- Required action
Except for images, print the whole listing verbatim.

- Source data

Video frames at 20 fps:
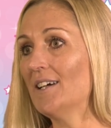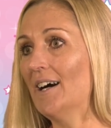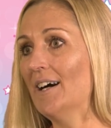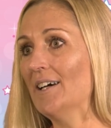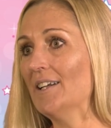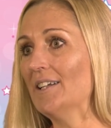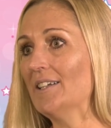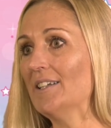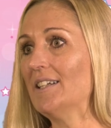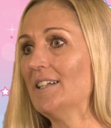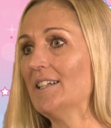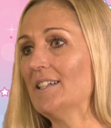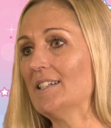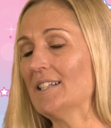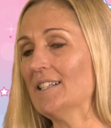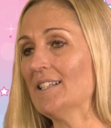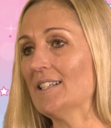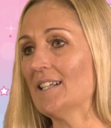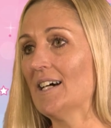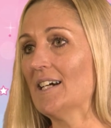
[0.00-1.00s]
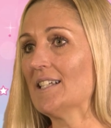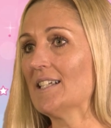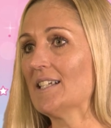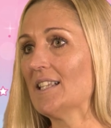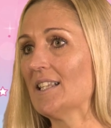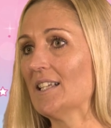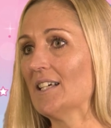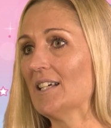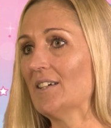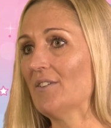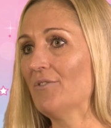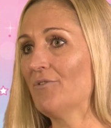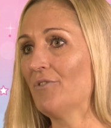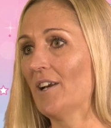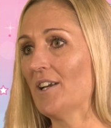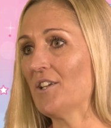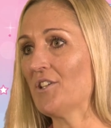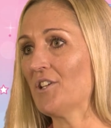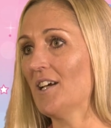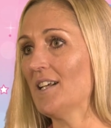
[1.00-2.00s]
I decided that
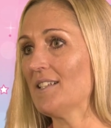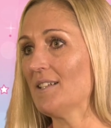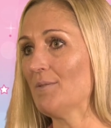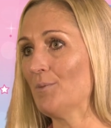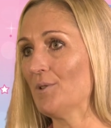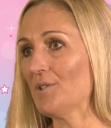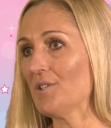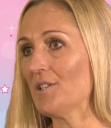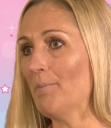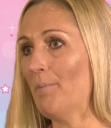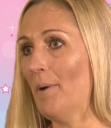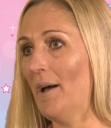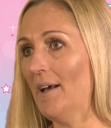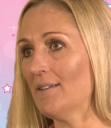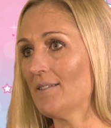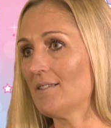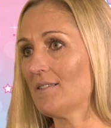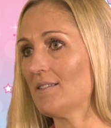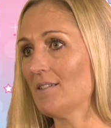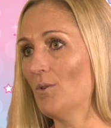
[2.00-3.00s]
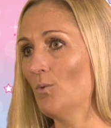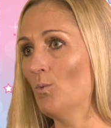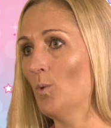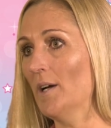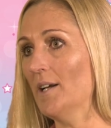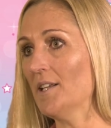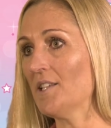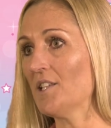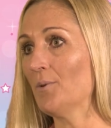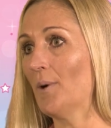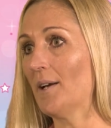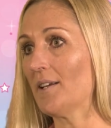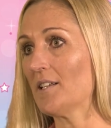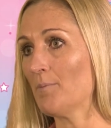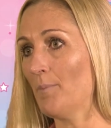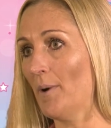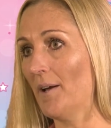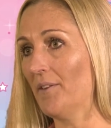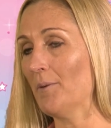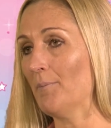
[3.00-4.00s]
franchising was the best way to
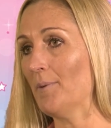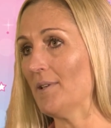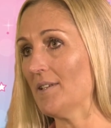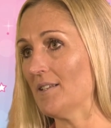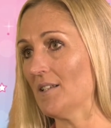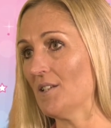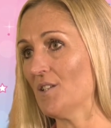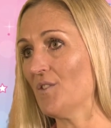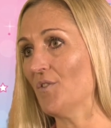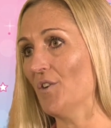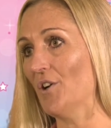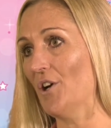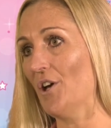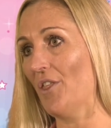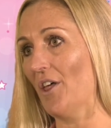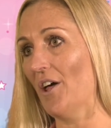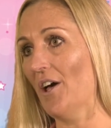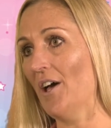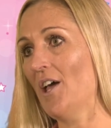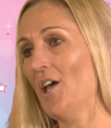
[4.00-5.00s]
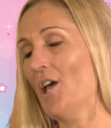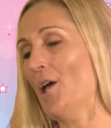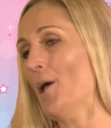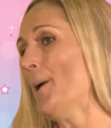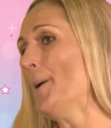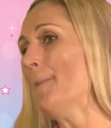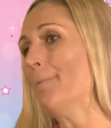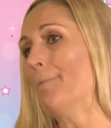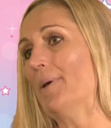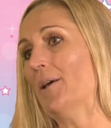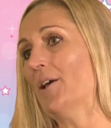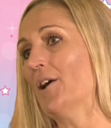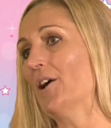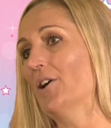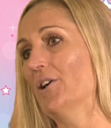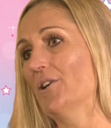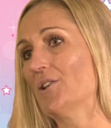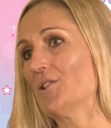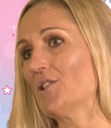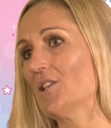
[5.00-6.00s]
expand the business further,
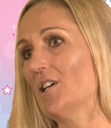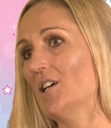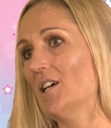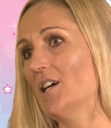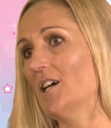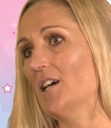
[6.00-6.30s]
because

- Output for this task
Video frames at 20 fps:
[0.00-1.00s]
[1.00-2.00s]
I decided that
[2.00-3.00s]
[3.00-4.00s]
franchising was the best way to
[4.00-5.00s]
[5.00-6.00s]
expand the business further,
[6.00-6.30s]
because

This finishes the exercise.